Sources told the Saudi Arabia based newspaper New Khaleej that the Chinese Ministry of Defense intends to send two units known as the “Tigers of Siberia” and the “Night Tigers” – both elite special operations units – to assist the Syrian government’s fight against the jihadist insurgency. The news follows a high level meeting last week in China between Syrian Presidential Advisor Bouthaina Shaaban and Chinese Chinese Foreign Minister Wang Yi, who praised Damascus’ efforts in fighting foreign militants from the East Turkistan Islamic Movement (ETIM, also commonly called the Turkestan Islamic Party, or TIP). The Muslim separatist group was founded by ethnic Uighurs and is based in the Xinjiang province of northwest China.

When armed opposition groups in Syria began taking territory around Aleppo and other parts of Syria’s north in 2013, thousands of Chinese Muslim foreign fighters began pouring into the war via southern Turkey. At the time this sparked a quiet diplomatic war between the Turkish and Chinese governments as Chinese intelligence demanded southern Turkey not be a staging ground for Uighur militants it was tracking, and which Chinese leaders feared.

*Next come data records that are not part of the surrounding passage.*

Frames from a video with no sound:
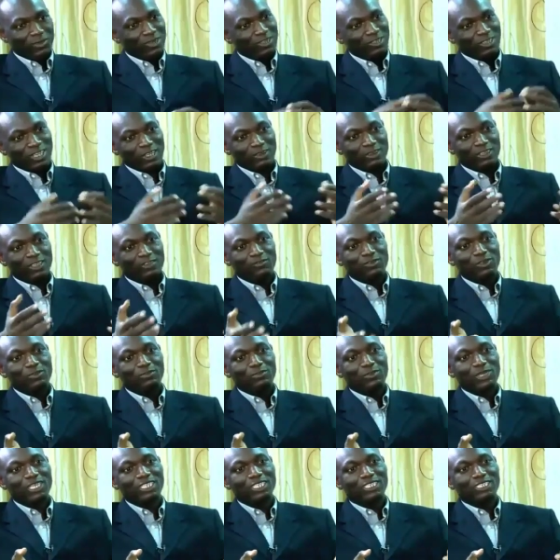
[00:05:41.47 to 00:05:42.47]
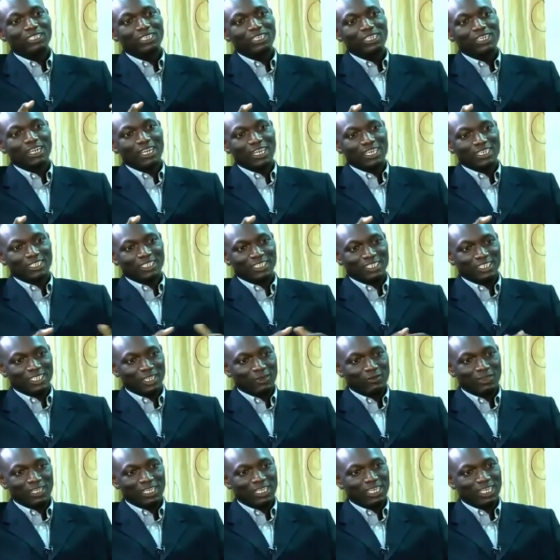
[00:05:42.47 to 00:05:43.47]
But you cannot even pay street lights.
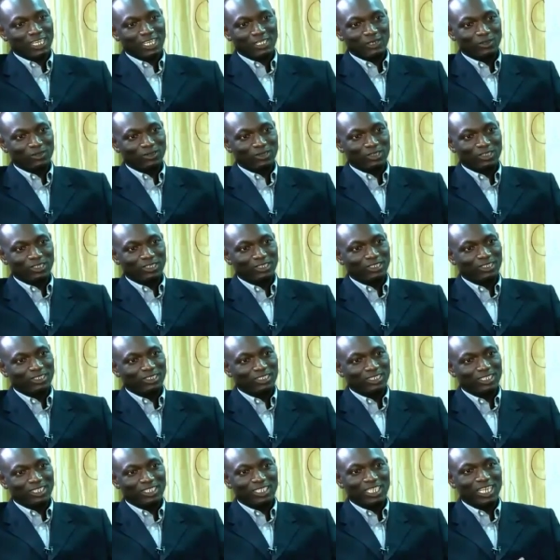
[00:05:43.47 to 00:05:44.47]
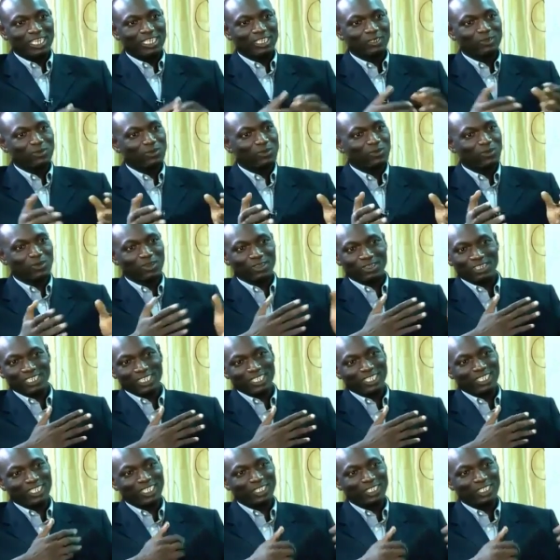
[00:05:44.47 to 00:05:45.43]
NAWEC has just no, no, decided to cut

The end result was closer Chinese ties with the Syrian government based on mutual commitment to anti-terror operations and resisting the international push for regime change – a relationship which was formalized made public when in August 2016, a Chinese admiral visited Damascus to sign memorandums of understanding involving joint anti-terror operations including mechanisms to track captured Uighur fighters in Syrian prisons.

Indeed, it’s no secret that throughout the course of the over 6-year long war in Syria, the international powers operating from neighboring countries – most especially Turkey – have allowed border areas to remain remarkably porous, which facilitated record breaking numbers of jihadists entering Syria from dozens of countries.

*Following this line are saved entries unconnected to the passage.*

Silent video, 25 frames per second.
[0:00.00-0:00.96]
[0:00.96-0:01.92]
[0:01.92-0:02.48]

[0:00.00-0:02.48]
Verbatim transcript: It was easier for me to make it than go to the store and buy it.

The US State Department also considers the Uighur TIP a terrorist organization with the United States having formally designated the group all the way back in 2002. However, the US and China have long been at opposite ends of UN Security Council votes on Syria, with China consistently vetoing measures and resolutions which propose critical or punitive measures against Damascus.

China has lately positioned itself as a major player in Syria’s future reconstruction. According to Reuters the Chinese FM recently promised that China will lead international reconstruction efforts, telling the Syrian delegation which visited Beijing last week, “China hopes the Syrian side can seize the opportunity, display flexibility, and promote dialogue and negotiation to achieve substantive results… The international community should emphasize and actively support Syria’s reconstruction. China will put forth its own effort for this.”

Russia, China, and Iran have positioned themselves to be the major players in Syria’s reconstruction once the country is cleansed of its jihadist insurgency, even while aggressive sanctions from the West continue to target Syrian government institutions.